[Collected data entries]
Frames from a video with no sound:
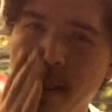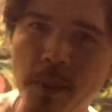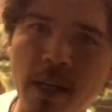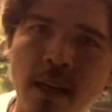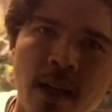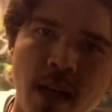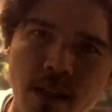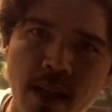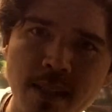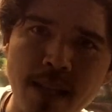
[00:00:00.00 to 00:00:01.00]
but a
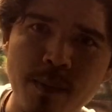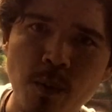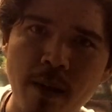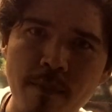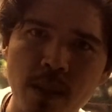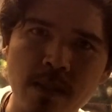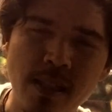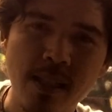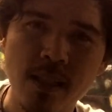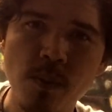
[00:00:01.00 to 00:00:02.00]
lot of times what I've been
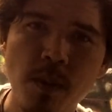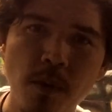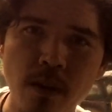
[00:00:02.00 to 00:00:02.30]
seeing is people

Your assignment
Each entry above must come back exactly as written. Drop the images.

Exercise result
Frames from a video with no sound:
[00:00:00.00 to 00:00:01.00]
but a
[00:00:01.00 to 00:00:02.00]
lot of times what I've been
[00:00:02.00 to 00:00:02.30]
seeing is people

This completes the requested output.